**WHAT IS EXPECTED**.
All the lines below need to be output exactly, apart from any images.

**PROVIDED RECORDS**.
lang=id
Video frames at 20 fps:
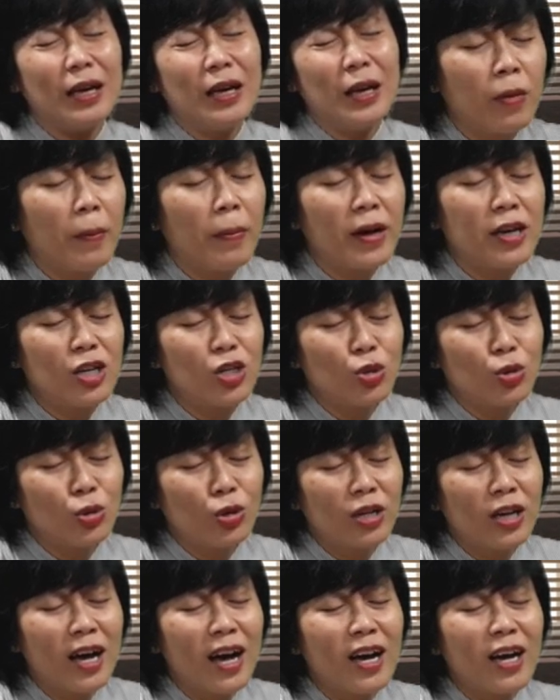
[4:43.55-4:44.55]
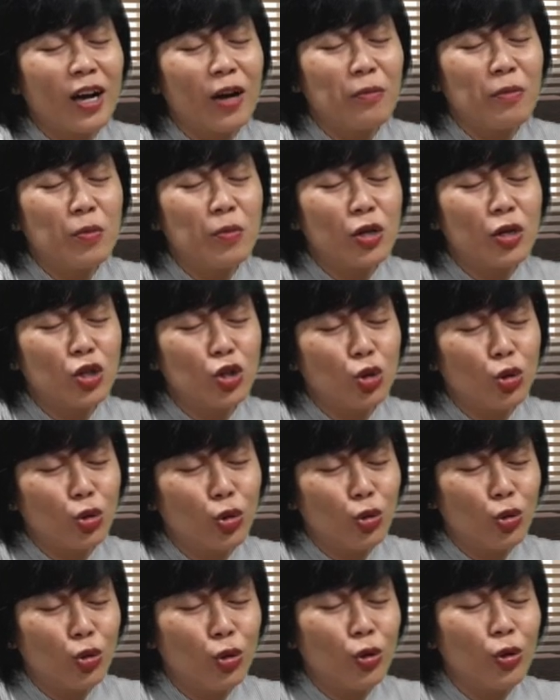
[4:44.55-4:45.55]
Bapak di surga, kami
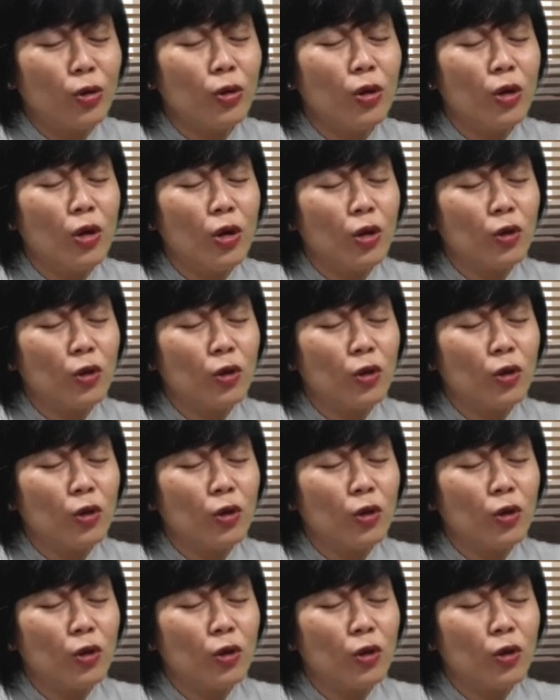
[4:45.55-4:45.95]
bersyukur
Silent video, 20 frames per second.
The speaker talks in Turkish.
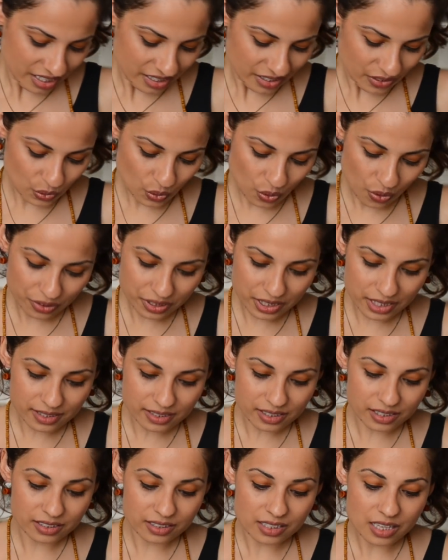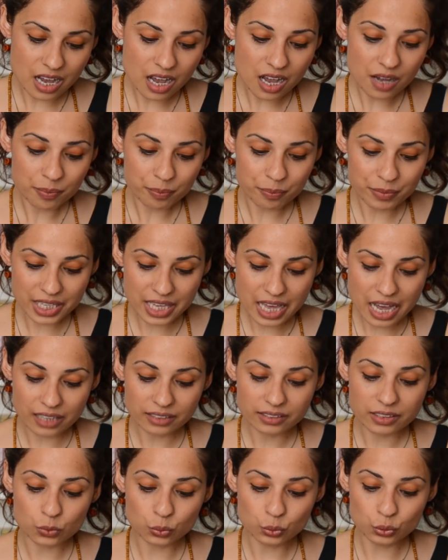Sonrasında
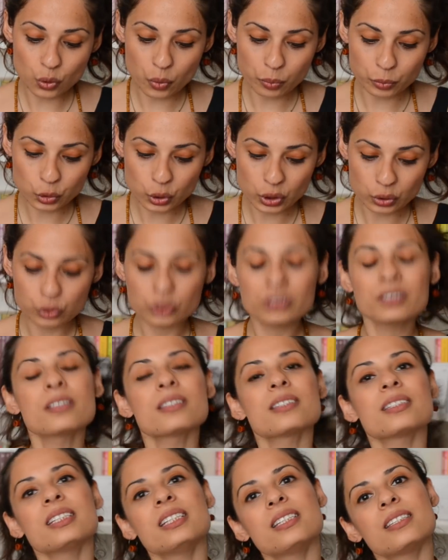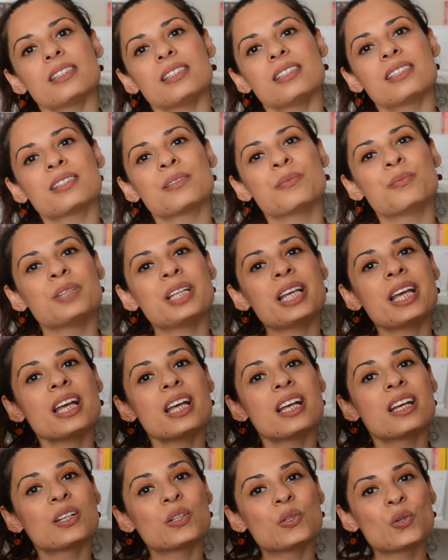Miguel de Unamuno'nun Sis isimli
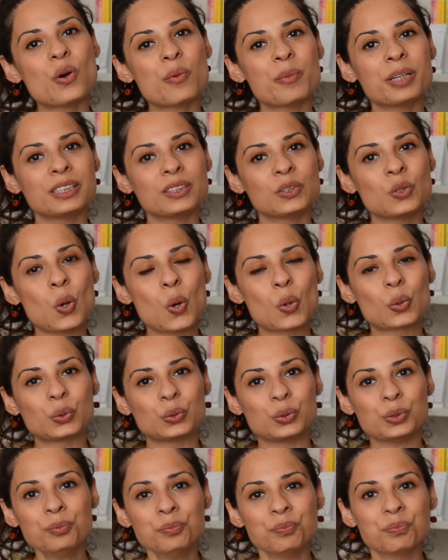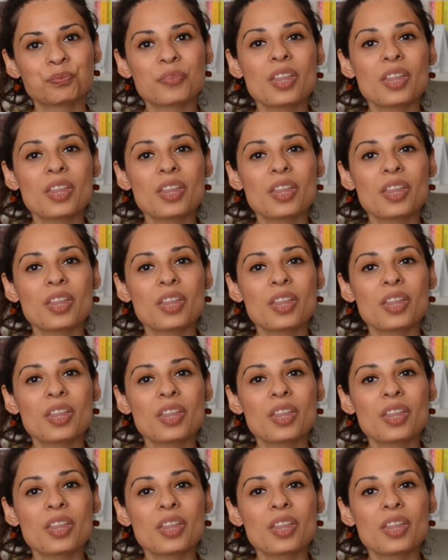romanını okudum.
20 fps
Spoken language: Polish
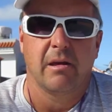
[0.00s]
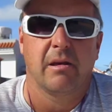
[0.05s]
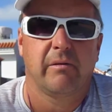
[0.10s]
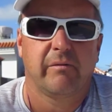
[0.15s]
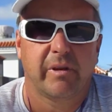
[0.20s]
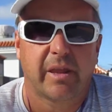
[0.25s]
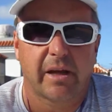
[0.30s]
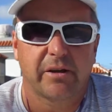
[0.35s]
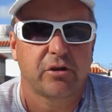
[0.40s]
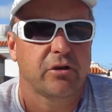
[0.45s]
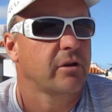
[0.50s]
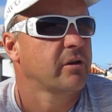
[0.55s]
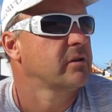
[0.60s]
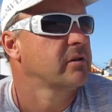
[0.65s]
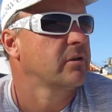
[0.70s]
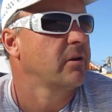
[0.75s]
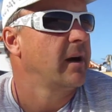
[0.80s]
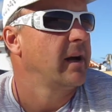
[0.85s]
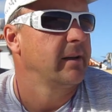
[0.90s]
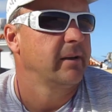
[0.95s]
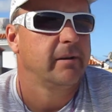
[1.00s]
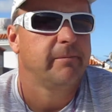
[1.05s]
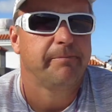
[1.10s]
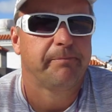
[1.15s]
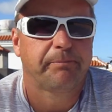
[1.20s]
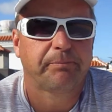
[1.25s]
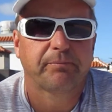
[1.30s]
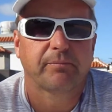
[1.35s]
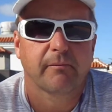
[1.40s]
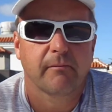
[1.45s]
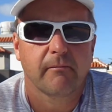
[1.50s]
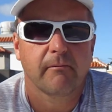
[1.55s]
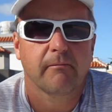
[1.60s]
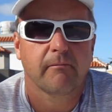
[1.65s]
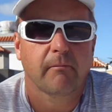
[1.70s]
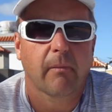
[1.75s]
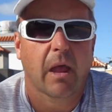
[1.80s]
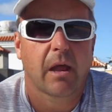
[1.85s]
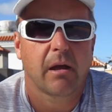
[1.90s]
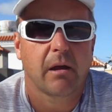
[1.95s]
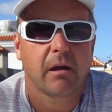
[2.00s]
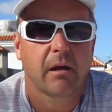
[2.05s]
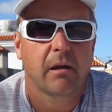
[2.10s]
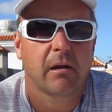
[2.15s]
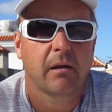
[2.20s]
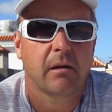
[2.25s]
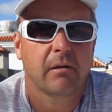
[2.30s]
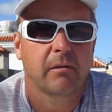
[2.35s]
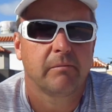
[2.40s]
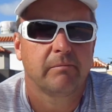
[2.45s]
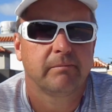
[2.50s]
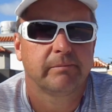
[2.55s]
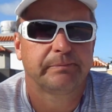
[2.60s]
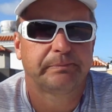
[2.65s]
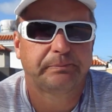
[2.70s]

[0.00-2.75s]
Witajcie drodzy kochani. E,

**FINISHED TASK**.
lang=id
Video frames at 20 fps:
[4:43.55-4:44.55]
[4:44.55-4:45.55]
Bapak di surga, kami
[4:45.55-4:45.95]
bersyukur
Silent video, 20 frames per second.
The speaker talks in Turkish.
Sonrasında
Miguel de Unamuno'nun Sis isimli
romanını okudum.
20 fps
Spoken language: Polish
[0.00s]
[0.05s]
[0.10s]
[0.15s]
[0.20s]
[0.25s]
[0.30s]
[0.35s]
[0.40s]
[0.45s]
[0.50s]
[0.55s]
[0.60s]
[0.65s]
[0.70s]
[0.75s]
[0.80s]
[0.85s]
[0.90s]
[0.95s]
[1.00s]
[1.05s]
[1.10s]
[1.15s]
[1.20s]
[1.25s]
[1.30s]
[1.35s]
[1.40s]
[1.45s]
[1.50s]
[1.55s]
[1.60s]
[1.65s]
[1.70s]
[1.75s]
[1.80s]
[1.85s]
[1.90s]
[1.95s]
[2.00s]
[2.05s]
[2.10s]
[2.15s]
[2.20s]
[2.25s]
[2.30s]
[2.35s]
[2.40s]
[2.45s]
[2.50s]
[2.55s]
[2.60s]
[2.65s]
[2.70s]

[0.00-2.75s]
Witajcie drodzy kochani. E,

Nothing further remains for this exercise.